*** Data records Section Begins ***

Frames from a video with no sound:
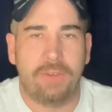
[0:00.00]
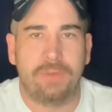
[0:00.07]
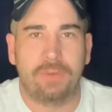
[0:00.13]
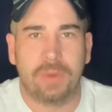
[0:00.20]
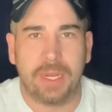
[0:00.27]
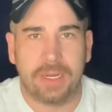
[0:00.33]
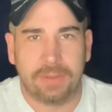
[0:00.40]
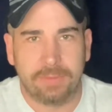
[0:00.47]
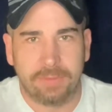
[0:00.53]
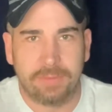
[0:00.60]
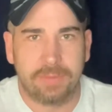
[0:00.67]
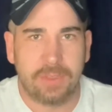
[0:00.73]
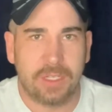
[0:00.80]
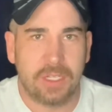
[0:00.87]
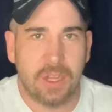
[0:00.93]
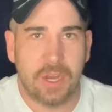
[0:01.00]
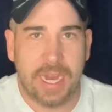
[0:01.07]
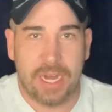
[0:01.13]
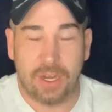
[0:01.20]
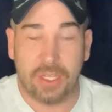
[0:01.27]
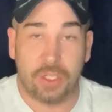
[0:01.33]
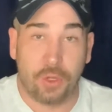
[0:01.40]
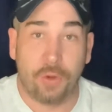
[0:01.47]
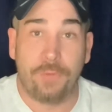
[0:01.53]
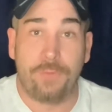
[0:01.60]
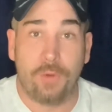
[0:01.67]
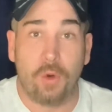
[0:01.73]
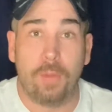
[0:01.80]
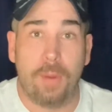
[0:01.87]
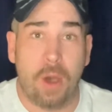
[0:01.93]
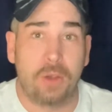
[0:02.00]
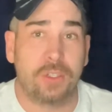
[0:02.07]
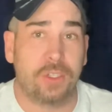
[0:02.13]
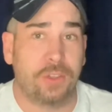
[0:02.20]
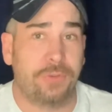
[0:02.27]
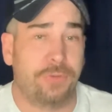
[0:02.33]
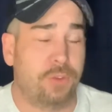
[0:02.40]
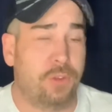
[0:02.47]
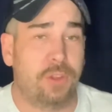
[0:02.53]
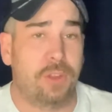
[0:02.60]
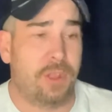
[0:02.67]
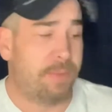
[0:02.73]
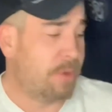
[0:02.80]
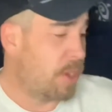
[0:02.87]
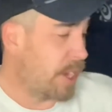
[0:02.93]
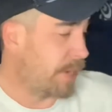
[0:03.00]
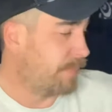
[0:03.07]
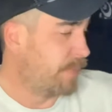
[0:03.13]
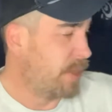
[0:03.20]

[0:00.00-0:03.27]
And when would get like two full boxes full. I'm like,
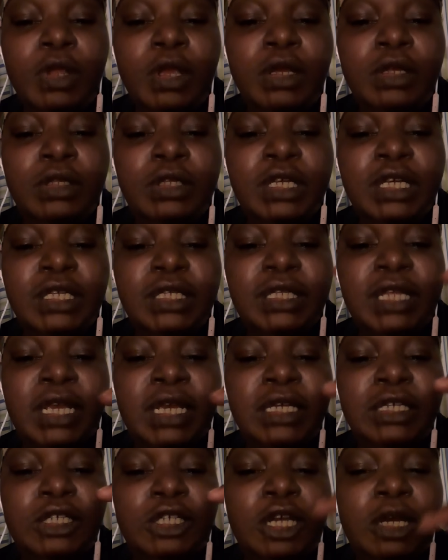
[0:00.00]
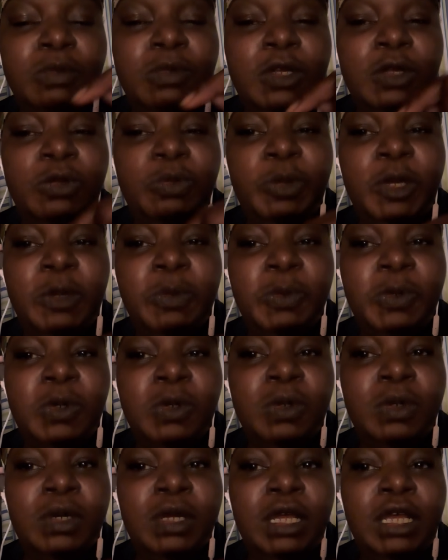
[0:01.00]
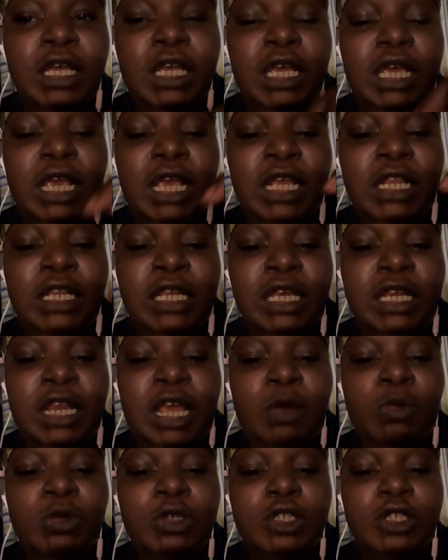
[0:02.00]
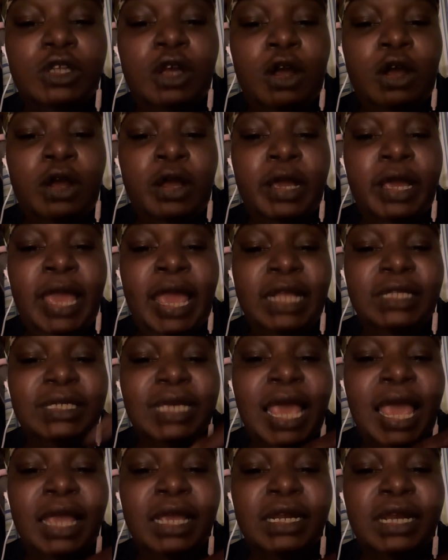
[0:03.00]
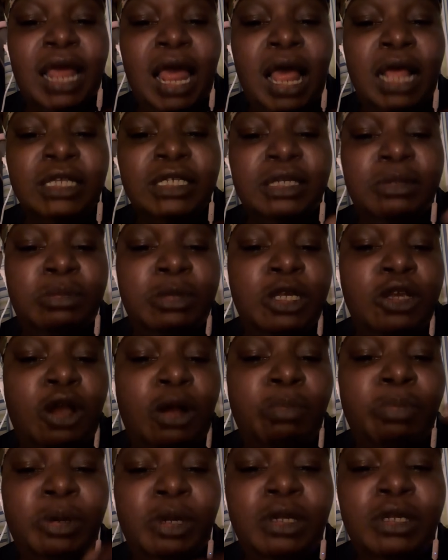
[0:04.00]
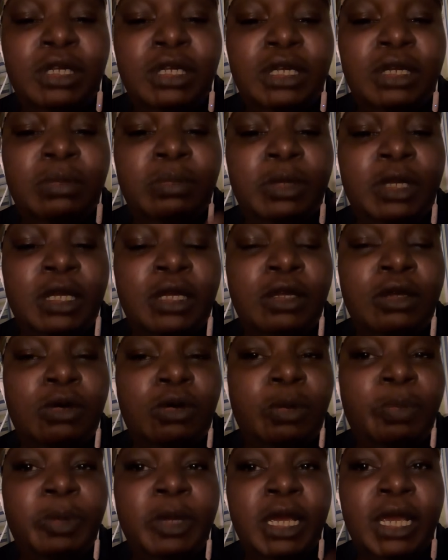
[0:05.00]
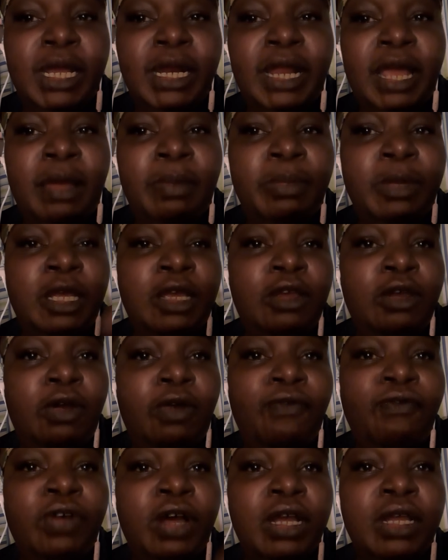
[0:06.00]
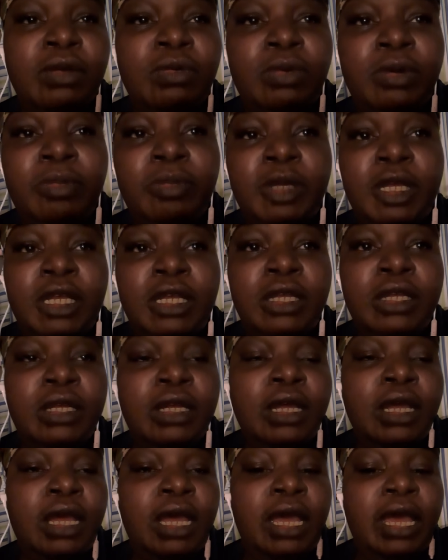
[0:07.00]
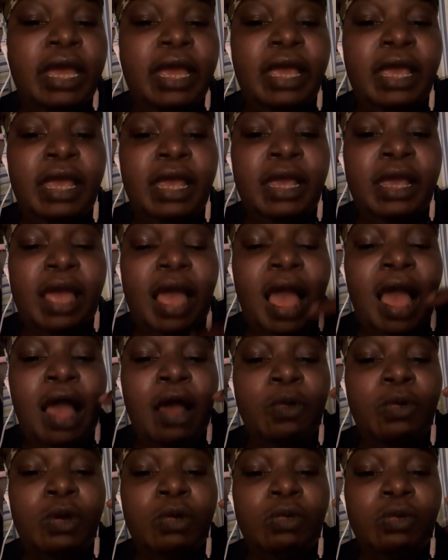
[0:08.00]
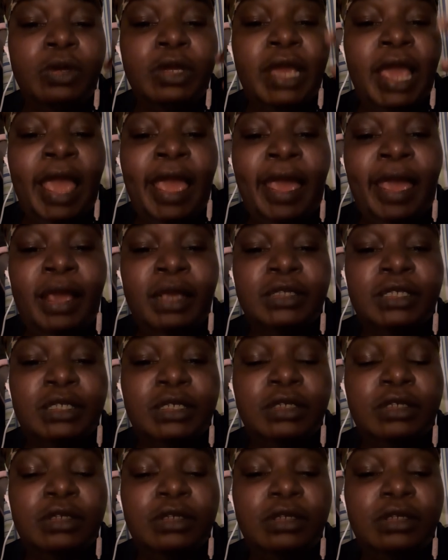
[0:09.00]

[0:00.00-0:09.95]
these things jumped in people and then they would start antagonizing me or bullying me or picking at me or fucking with me and I would react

*** Data records Section Ends ***

_Exercise requirements_
Everything in the listing should be repeated exactly except the pictures.

_Answer to the problem_
Frames from a video with no sound:
[0:00.00]
[0:00.07]
[0:00.13]
[0:00.20]
[0:00.27]
[0:00.33]
[0:00.40]
[0:00.47]
[0:00.53]
[0:00.60]
[0:00.67]
[0:00.73]
[0:00.80]
[0:00.87]
[0:00.93]
[0:01.00]
[0:01.07]
[0:01.13]
[0:01.20]
[0:01.27]
[0:01.33]
[0:01.40]
[0:01.47]
[0:01.53]
[0:01.60]
[0:01.67]
[0:01.73]
[0:01.80]
[0:01.87]
[0:01.93]
[0:02.00]
[0:02.07]
[0:02.13]
[0:02.20]
[0:02.27]
[0:02.33]
[0:02.40]
[0:02.47]
[0:02.53]
[0:02.60]
[0:02.67]
[0:02.73]
[0:02.80]
[0:02.87]
[0:02.93]
[0:03.00]
[0:03.07]
[0:03.13]
[0:03.20]

[0:00.00-0:03.27]
And when would get like two full boxes full. I'm like,
[0:00.00]
[0:01.00]
[0:02.00]
[0:03.00]
[0:04.00]
[0:05.00]
[0:06.00]
[0:07.00]
[0:08.00]
[0:09.00]

[0:00.00-0:09.95]
these things jumped in people and then they would start antagonizing me or bullying me or picking at me or fucking with me and I would react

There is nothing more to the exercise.